Il secondo tempo si è aperto con l’Itinera CUS Ad Maiora proiettato in avanti e già al 1′ un calcio di Piunno è stato raggiunto da Genovese, che da terra ha smistato su Caminiti, destinato a compiere l’ultimo sforzo verso la meta (15-5). Al 4′ una touche ai 22 dei biancoblù è stata vanificata da un “in avanti” e sulla mischia successiva i biancorossi hanno liberato al calcio. Genovese ha conquistato l’ovale e ha rilanciato l’offensiva, avanzata gradualmente fino alla meta di Caminiti. L’addizionale al piede di Piunno ha firmato il 22-5- Lo stesso numero 10 all’11’ non ha inquadrato i pali su piazzato oltre la linea dei 22. Di lì a poco una bella intesa fra Genovese, Bartoletti e De Boni è stata frustrata dalla palla persa “in avanti”. Con il successo ormai sostanzialmente al sicuro, i locali sono calati e una serie di errori li ha messi in difficoltà in zona difensiva. La meta al 27′ di Skulja, trasformata da De Lucia, ha accorciato le distanze (22-12), chiudendo la buona prestazione dei milanesi.
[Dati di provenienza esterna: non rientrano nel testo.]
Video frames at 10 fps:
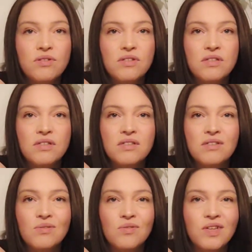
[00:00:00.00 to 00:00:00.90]
It's
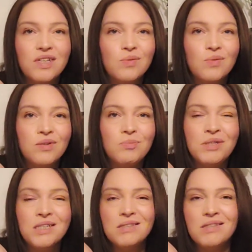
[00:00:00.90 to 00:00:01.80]
sort of like what's
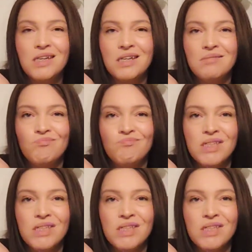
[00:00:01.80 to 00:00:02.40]
being said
Domenica prossima il quarto barrage, sempre a Grugliasco, se vinto, sarà decisivo per l’accesso all’Elite.

L’Under 18 di Luis Otaño, Manuel Musso e Sergiu Ursache ad Asti ha pareggiato in amichevole per 24-24 con il Monferrato, con due mete di Speranza e una a testa di Bernardini e Bartoletti, arrotondate da una trasformazione ciascuno di Bellazzo e Bartoletti. All’Albonico i Bulls di Dragos Bavinschi e Francesco Narcisi hanno dominato il Sesto San Giovanni, preparandosi nel modo migliore all’inizio del campionato di serie C1.